En secundaria conocí al Silvio Rodríguez más trillado. Dice mi madre que mi padre me dormía con El necio, pero yo no lo recuerdo. Igual habría podido dormirme con El reparador de sueños, incluso con Rosana, pero era Período Especial, mi padre no sabía cantar, y el sentido épico, así como cualquier distorsión de la realidad, estaban perdonados de antemano.

También escuché a Sean Paul. En noveno grado me uní a un par de negros del aula, intenté mis tranques y en un alarde de arresto, yo, blanquito intelectual, incursioné en los duelos de break dance. Con catorce años adoraba a Buena Fe, pero con quince adquirí conciencia crítica.

Luego entré en la vocacional. Escuché al Silvio más recóndito, escuché a Pablo, a Sabina, a Serrat, en fin, esos sitios comunes por los que el mundo empieza a florecer y en el que las tardes caen con una fuerza implacable y las noches cerradas parecen dispuestas para uno y los amores son largos y tormentosos y su melodía nunca suele ser placentera, sino atroz.
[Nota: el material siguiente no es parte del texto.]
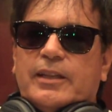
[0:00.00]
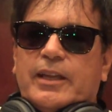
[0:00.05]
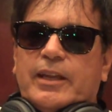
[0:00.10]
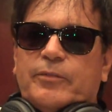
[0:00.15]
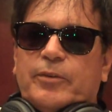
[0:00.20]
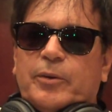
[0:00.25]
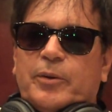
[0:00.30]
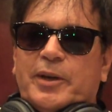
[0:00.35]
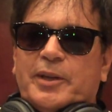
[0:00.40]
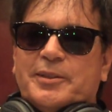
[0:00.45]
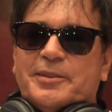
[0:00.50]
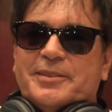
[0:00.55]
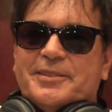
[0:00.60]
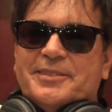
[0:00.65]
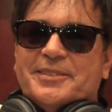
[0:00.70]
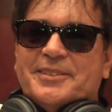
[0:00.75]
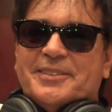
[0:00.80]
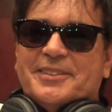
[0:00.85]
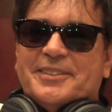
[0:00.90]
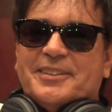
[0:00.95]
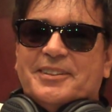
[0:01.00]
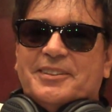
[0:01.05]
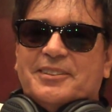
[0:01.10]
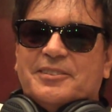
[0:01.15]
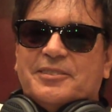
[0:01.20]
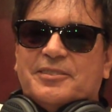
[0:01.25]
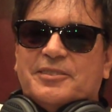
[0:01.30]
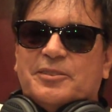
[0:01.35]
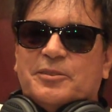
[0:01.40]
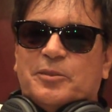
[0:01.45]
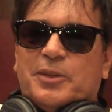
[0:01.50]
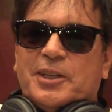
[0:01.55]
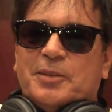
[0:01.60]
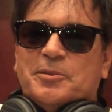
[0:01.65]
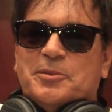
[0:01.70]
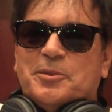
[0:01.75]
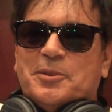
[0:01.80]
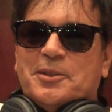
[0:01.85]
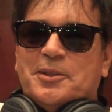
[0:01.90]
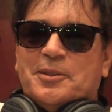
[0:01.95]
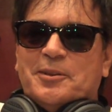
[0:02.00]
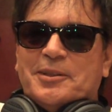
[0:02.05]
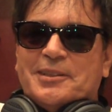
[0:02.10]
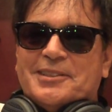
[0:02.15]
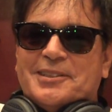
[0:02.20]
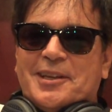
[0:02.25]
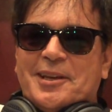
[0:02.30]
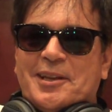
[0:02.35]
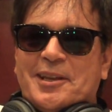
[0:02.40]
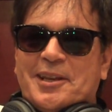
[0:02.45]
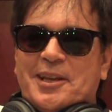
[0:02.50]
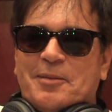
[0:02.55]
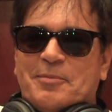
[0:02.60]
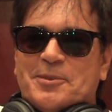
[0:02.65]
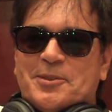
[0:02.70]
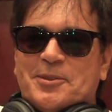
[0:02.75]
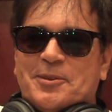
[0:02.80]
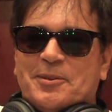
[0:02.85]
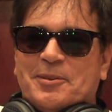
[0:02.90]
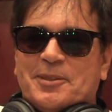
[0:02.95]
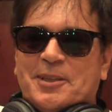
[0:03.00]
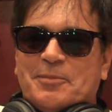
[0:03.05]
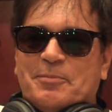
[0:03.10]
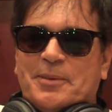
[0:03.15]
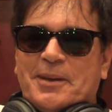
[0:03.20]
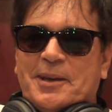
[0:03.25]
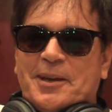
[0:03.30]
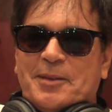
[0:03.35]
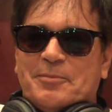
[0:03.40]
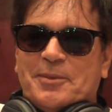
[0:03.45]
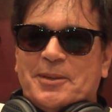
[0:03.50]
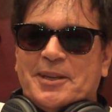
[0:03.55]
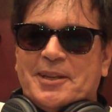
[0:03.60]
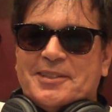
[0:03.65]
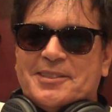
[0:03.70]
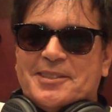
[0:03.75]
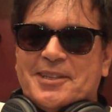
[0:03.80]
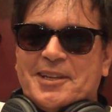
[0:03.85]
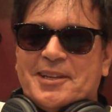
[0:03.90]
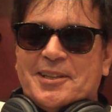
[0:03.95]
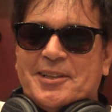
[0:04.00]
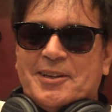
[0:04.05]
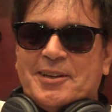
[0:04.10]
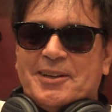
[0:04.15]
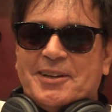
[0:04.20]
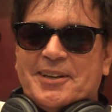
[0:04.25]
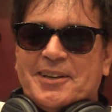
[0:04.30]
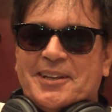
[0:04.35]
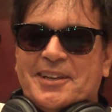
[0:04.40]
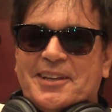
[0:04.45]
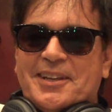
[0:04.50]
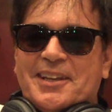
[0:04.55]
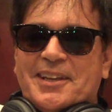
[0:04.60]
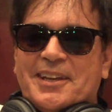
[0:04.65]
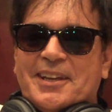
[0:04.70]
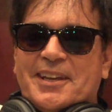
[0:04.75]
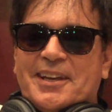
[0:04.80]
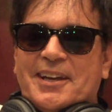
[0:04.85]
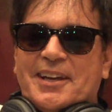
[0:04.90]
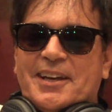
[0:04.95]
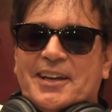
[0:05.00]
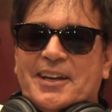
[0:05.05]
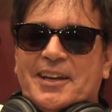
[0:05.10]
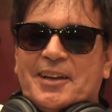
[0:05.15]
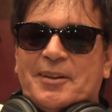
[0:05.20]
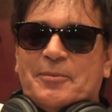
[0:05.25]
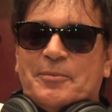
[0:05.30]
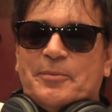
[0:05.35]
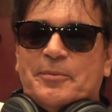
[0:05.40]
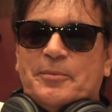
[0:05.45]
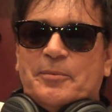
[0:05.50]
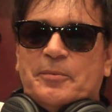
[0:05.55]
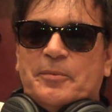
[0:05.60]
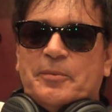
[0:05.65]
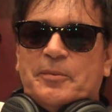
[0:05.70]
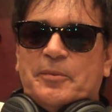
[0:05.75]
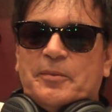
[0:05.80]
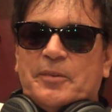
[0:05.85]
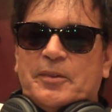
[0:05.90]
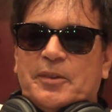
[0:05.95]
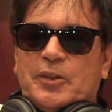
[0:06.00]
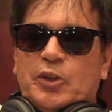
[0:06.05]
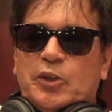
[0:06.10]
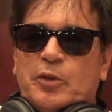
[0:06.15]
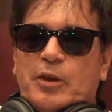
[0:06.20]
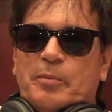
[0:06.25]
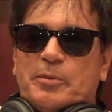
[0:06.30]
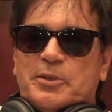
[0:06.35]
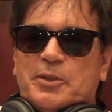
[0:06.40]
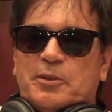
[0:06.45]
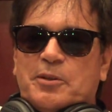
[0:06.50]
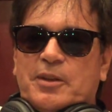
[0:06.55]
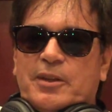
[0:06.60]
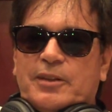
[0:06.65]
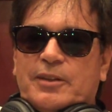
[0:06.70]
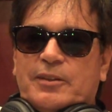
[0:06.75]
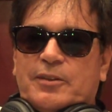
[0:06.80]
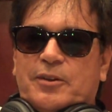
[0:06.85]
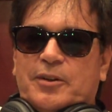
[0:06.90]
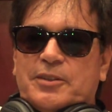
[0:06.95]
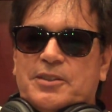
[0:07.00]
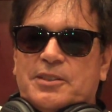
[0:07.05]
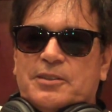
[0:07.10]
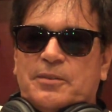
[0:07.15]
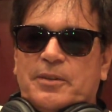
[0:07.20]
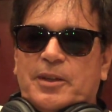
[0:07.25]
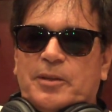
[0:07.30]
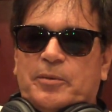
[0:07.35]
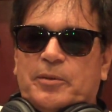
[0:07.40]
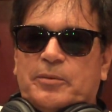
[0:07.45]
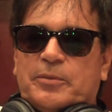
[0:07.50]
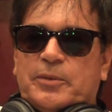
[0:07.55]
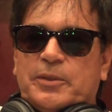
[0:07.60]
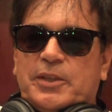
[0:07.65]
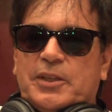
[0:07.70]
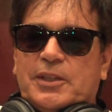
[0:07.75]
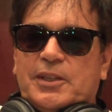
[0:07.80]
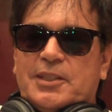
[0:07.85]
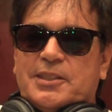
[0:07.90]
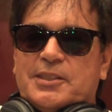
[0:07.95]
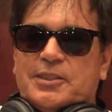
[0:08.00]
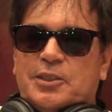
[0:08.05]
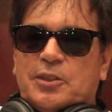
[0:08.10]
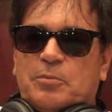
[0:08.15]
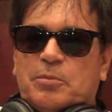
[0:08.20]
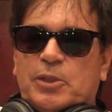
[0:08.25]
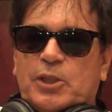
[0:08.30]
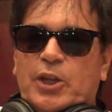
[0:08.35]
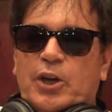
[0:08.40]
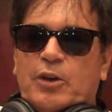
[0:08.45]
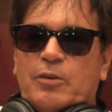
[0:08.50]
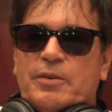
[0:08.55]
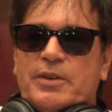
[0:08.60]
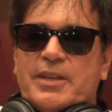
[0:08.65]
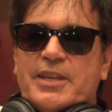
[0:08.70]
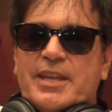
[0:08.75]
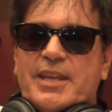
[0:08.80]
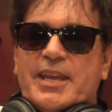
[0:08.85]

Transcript: Hey everyone, welcome to another exciting episode of Get Behind Me and I Stay There. Um, the new episode, of course, is available for you to listen to below,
Mi primera novia quiso que escuchara Alejandro Sanz, pero yo siempre he tenido -gracias a Verdi, supongo- una coraza para la seudopoesía y la basura sonora y un detector infalible de los impostores líricos. No escuché a Sanz, ni al bárbaro de Ricardo Arjona, tampoco a Melendis. Algo me decía que con un nombre así no se podía cantar bien.

Sí escuché a Estopa, y monté recitales nocturnos en mi albergue con Varela, con Polito Ibáñez, creo que con Fito algún que otro intermedio. Un amigo me pedía un tema y yo le pedía otro. Antológicos aquellos Mano a Mano, la existencia se nos reducía a eso. Fui un inquisidor del reguetón. Luego me aburrí de los reguetoneros y entendí que sus persecutores siempre son peores. Ya no persigo, tampoco, a los niñatos cultos que se las dan de Prokófiev. Ya no persigo a nadie.
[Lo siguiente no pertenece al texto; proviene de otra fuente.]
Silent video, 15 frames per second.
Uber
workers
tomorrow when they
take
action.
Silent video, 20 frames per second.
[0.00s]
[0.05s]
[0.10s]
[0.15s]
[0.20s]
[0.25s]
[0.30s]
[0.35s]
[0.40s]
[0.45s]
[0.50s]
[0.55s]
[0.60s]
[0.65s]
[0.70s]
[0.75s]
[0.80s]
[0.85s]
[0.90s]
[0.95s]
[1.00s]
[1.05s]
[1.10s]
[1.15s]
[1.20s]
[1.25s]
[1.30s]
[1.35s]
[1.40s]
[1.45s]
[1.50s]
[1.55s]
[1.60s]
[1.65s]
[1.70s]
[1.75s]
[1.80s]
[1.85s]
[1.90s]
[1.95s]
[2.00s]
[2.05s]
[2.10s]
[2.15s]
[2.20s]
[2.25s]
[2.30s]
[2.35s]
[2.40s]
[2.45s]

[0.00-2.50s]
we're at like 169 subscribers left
Entré, en cambio, al servicio militar. No escuché a Maná. No escuché a Charly García (ese vejete siempre me ha inspirado miedo). No escuché, ni siquiera en la previa, déjenme aclararlo, a Ricardo Arjona. Escuché mucho Beatles y mucho Van Van. Si digo mucho, estoy diciendo poco. Estuve un año entero con el Rubber Soul, con Revolver, con esos sones raros de los setenta y ochenta. Madrugadas íntegras naufragando en esas aguas. Cuatro y a veces ocho horas en el centro de la nada, con el espectro de Lennon a los hombros (yo era muy influenciable por los íconos en ese entonces) y con el bajo de Formell cimbreándome en las piernas y los músculos. Quise regar aquello entre la tropa. Logré regarlo, por supuesto, porque el gusto es cuestión de educación, pero a cambio de la suave bachata de Aventura. Yo golpeaba, sí, pero ellos, los soldados, me ripostaban a mí. Una de cal... otra de pena.
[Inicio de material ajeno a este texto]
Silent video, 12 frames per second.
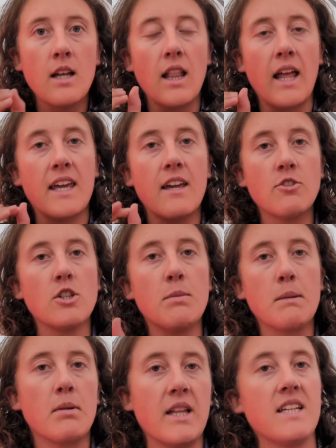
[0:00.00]
like if she'd
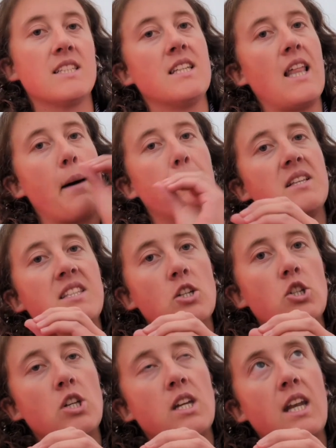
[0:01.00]
been placed in that
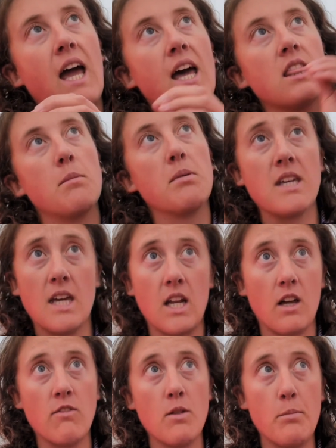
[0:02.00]
position at the
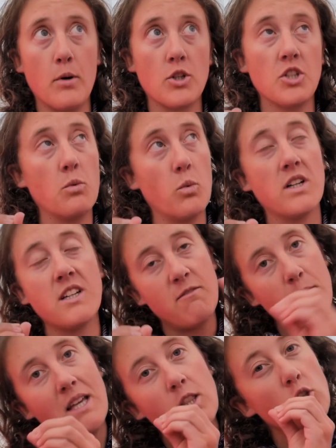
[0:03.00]
beginning of the book, she wouldn't
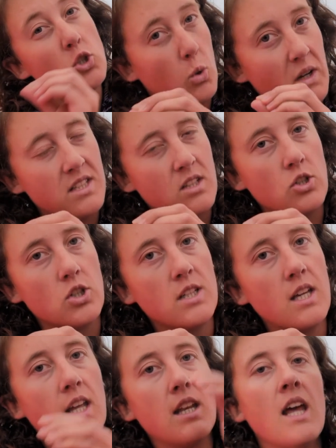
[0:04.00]
have made the choices she
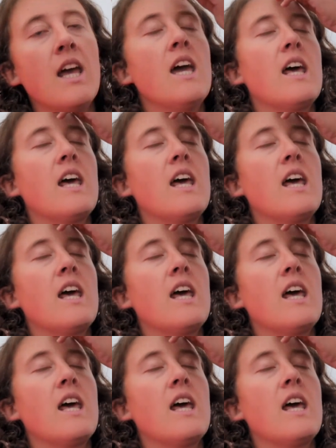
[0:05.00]
did.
Ya en la universidad, pasé por los boleros de los cincuenta (manera de gustarme Rolando la Serie) y por el blues y por la guitarra de B. B. King y por un poco de jazz y por los clásicos del rock and roll y estuve un verano entero escuchando Layla en acústico, ese puñetazo insigne de Eric Clapton. Me estremecí con Bach. Me estremecí con Calle 13. Me estremecí con el Leo Brouwer del cine creo que como con nada, el otro me rebasa. Me petrificó Pink Floyd. Me petrificó Bob Dylan. Me enamoré de Bob Dylan. Luego abjuré de su influencia. Me gustaron Mercedes Sosa por fuerte y Caetano Veloso por débil. Amy por fea y Dido por suave. No me han seducido nunca las canciones de la radio, las canciones de la industria (excepción de Adele. No sé si llegue a arrepentirme de eso). No soy un elitista, pero tengo estima. No tengo criterios, sino intuiciones.

Cuando sufro recaídas emocionales, regreso a los viejos temas del inicio. Al Silvio recóndito (De la ausencia y de ti, Velia), al Irakere de Bacalao con pan, a Orishas, a Drexler, a Habana Abierta. Luego los desecho sin clemencia. Es así. Esa es la única manera en que puedo salvarlos.

Hoy, por ejemplo, madrugada del 24 de septiembre del año 12, todos se han ido a otro sitio con su arte. La primera verdad es la siguiente: mi cantante preferido soy yo, mi instrumentista preferido soy yo, y la única música real es la que ahora suena en mi cabeza.